Immatics Achieves Clinical Proof-of-Concept of its Next-Generation TCR Bispecific (TCER ) Pipeline with Data on IMA402 (PRAME) and IMA401 (MAGEA4/8) and Announces Next Development Steps Company to host conf

Immatics Achieves Clinical Proof-of-Concept of

its Next-Generation TCR Bispecific (TCER ) Pipeline with Data on IMA402 (PRAME) and IMA401 (MAGEA4/8)

and Announces Next Development Steps

Company to host conference call and webcast

today, November 12, at 8:30 am EST/2:30 pm CET

Texas and Tuebingen, Germany, November 12, 2025 - Immatics

N.V. (NASDAQ: IMTX, "Immatics" or the "Company"), a clinical-stage biopharmaceutical company and the

global leader in precision targeting of PRAME, today announced updated Phase 1a dose escalation data from both product candidates in

its TCR Bispecifics (TCER ) pipeline, IMA402 PRAME Bispecific and IMA401 MAGEA4/8 Bispecific, as well as next steps for

clinical development.

"Our off-the-shelf TCR Bispecifics have a

proprietary next-generation format with half-life extension that is designed to combine optimized tolerability and potent anti-tumor activity

while supporting patient-convenient dosing," said Carsten Reinhardt, M.D., Ph.D., Chief Development Officer at Immatics. "We

have now achieved clinical proof-of-concept for both product candidates and seen their potential to make a meaningful impact on patients

with limited treatment options through deep and durable responses. We look forward to continuing to drive the development of our bispecifics

to advance accessible, innovative therapies that can reach more patients and make a lasting difference in cancer care."

"Today marks the beginning of a new phase

for Immatics, expanding our reach beyond cell therapy and establishing a leading position in the TCR Bispecifics field, with a clear commitment

to advancing the clinical development of our bispecifics pipeline," said Harpreet Singh, Ph.D., CEO and Co-Founder of Immatics.

"Building on these data, we are excited to evaluate our IMA402 PRAME Bispecific now across multiple targeted cancer patient populations

with significant unmet treatment needs and in potentially synergistic combinations. We are especially enthusiastic about the potential

for profound benefit by combining IMA402 with IMA401, our MAGEA4/8 Bispecific, in patients with squamous non-small cell lung cancer, a

large, highly underserved and difficult-to-treat indication."

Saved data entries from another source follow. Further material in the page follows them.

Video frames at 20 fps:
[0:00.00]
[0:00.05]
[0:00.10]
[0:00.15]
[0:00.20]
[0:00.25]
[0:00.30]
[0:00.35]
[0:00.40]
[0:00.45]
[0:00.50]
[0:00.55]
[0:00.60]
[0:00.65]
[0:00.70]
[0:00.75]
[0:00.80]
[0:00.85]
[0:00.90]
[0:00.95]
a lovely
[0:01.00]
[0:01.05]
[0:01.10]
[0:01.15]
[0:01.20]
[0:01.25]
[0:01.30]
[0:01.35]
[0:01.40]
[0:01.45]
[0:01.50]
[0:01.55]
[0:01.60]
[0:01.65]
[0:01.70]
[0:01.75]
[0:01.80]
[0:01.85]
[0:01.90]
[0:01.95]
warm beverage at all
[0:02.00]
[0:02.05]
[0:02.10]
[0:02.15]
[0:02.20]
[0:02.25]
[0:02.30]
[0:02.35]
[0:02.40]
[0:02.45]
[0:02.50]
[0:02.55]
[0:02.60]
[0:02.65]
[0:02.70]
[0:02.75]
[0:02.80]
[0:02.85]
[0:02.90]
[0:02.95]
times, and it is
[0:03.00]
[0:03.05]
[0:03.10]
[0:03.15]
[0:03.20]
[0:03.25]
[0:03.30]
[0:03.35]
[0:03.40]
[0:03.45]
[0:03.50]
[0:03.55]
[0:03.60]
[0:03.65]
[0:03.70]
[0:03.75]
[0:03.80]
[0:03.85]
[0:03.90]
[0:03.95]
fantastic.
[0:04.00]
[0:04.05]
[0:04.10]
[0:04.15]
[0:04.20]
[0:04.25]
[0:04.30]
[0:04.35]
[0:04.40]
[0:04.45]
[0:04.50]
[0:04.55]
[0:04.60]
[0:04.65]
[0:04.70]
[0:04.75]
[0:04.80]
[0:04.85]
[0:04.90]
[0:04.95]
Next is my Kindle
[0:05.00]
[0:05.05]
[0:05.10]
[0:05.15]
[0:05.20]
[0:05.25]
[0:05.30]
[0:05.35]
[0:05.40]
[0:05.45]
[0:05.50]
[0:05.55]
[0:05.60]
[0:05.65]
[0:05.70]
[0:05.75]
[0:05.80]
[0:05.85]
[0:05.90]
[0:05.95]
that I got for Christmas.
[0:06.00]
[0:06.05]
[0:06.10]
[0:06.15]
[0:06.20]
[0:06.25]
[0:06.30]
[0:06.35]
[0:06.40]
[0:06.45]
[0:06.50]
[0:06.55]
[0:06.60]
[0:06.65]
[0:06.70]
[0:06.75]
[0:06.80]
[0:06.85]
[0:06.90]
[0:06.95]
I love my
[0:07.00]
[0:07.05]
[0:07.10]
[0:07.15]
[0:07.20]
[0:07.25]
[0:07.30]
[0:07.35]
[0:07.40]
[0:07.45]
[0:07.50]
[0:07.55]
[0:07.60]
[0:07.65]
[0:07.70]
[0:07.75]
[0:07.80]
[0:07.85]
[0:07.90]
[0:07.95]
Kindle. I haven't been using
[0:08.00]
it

Carsten Reinhardt, M.D., Ph.D., and Harpreet Singh,

Ph.D., will present the complete TCR Bispecifics dataset and next development steps during a conference call and webcast today, November

12, at 8:30 am EST/2:30 pm CET. The presentation is accessible on the Events & Presentations' page on the Investors &

Media section of the Company's website.

IMA402 PRAME Bispecific Phase 1a Dose Escalation Data Summary

Patient Population: Advanced metastatic

solid tumors with no available treatment options

As of the data cutoff on September 26, 2025, 80

heavily pre-treated patients (median of three prior systemic treatments) with recurrent and/or refractory solid tumors1 were

treated with escalating dose levels of IMA402 monotherapy ranging from 0.02 mg to 30 mg. The safety population includes all 80 patients

treated with IMA402. 29 patients received doses in the recommended Phase 2 dose (RP2D range) (10 to 30 mg) and, thereof, 20 patients

were efficacy-evaluable2, including 14 patients with melanoma (12 cutaneous, 1 uveal, 1 unknown primary), 3 patients with

ovarian carcinoma and 3 patients with other solid cancers3.

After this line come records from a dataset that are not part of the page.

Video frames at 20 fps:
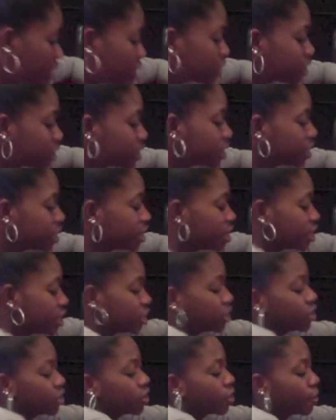then in
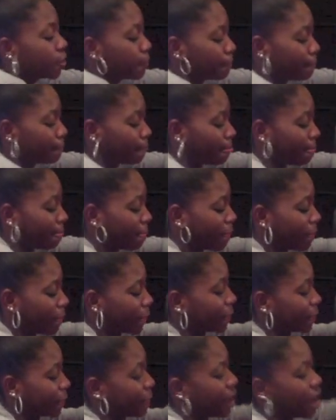here,
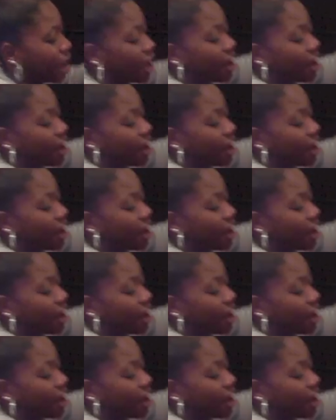I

Cutaneous melanoma, uveal melanoma, synovial sarcoma, endometrial carcinoma, ovarian cancer, squamous non-small cell lung cancer.

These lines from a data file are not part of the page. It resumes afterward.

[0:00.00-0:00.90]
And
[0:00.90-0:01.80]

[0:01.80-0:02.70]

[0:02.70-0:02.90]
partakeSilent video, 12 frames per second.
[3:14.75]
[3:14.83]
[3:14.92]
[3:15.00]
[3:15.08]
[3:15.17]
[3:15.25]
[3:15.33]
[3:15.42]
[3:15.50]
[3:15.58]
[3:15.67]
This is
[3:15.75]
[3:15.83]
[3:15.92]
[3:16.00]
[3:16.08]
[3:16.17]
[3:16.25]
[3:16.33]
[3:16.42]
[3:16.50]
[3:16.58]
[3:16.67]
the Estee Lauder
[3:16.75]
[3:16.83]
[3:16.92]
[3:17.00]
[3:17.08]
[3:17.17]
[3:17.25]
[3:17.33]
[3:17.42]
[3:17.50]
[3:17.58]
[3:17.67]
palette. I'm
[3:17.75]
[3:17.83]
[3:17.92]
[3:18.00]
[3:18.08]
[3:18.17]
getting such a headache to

Efficacy-evaluable patients: All patients treated as of June 26, 2025 (who had the opportunity for at least 3 months follow-up or who

discontinued early due to disease progression or death), tested positive or not tested/not evaluable for PRAME and received 4 infusions

as defined per protocol (thereof 3 step doses, currently at 0.03 mg/0.3 mg/6 mg, and 1 target dose).

N=2 endometrioid carcinoma, n=1 synovial sarcoma.

Safety: Treatment with IMA402 showed

favorable tolerability

IMA402 showed favorable tolerability across a wide

dose range in the 80 patients treated. The most frequent treatment-related adverse events (AEs) were expected and transient lymphopenia,

consistent with the mechanism of action, and low-grade cytokine release syndrome (CRS): Grade 1: 33%, Grade 2: 5%, Grade 3: 0%, Grade

4: 1%. No ICANS or IMA402-related Grade 5 events occurred. Tolerability across all doses was consistent with tolerability at the RP2D

Phase 1a dose escalation in the monotherapy setting

has been completed. The maximum tolerated dose (MTD) has not been reached. The provisional RP2D range has been identified at 10 to 30

mg. The Phase 1b dose expansion is ongoing at two distinct doses within the RP2D range, and the evaluation of IMA402 in combination with

an immune checkpoint inhibitor has been initiated.

Anti-tumor Activity and Durability: Deep and durable responses

observed at RP2D range

IMA402 showed a clear dose-response

relationship across three different dose groups.

1 Melanoma includes cutaneous melanoma,

melanoma of unknown primary, uveal melanoma; 2 Other indications include endometrioid carcinoma, synovial sarcoma and one patient with

sqNSCLC at 1.6 mg; BL: baseline; BOR: best overall response; cORR: confirmed objective response rate; cPR: confirmed partial response;

PD: progressive disease; PR: partial response; SD: stable disease; RECIST: response evaluation criteria in solid tumors; RP2D: recommended

Several patients dosed with IMA402 at the RP2D

range were observed to have deep and durable responses. All 6 confirmed objective responses were ongoing as of data cutoff, including

two complete metabolic responses in cutaneous and uveal melanoma, ongoing at 8 and 18 months, respectively, as well as one confirmed partial

response in ovarian carcinoma with -100% reduction in target lesions. All responders with ovarian carcinoma were platinum-resistant, and

all responders with melanoma were immune checkpoint inhibitor-resistant.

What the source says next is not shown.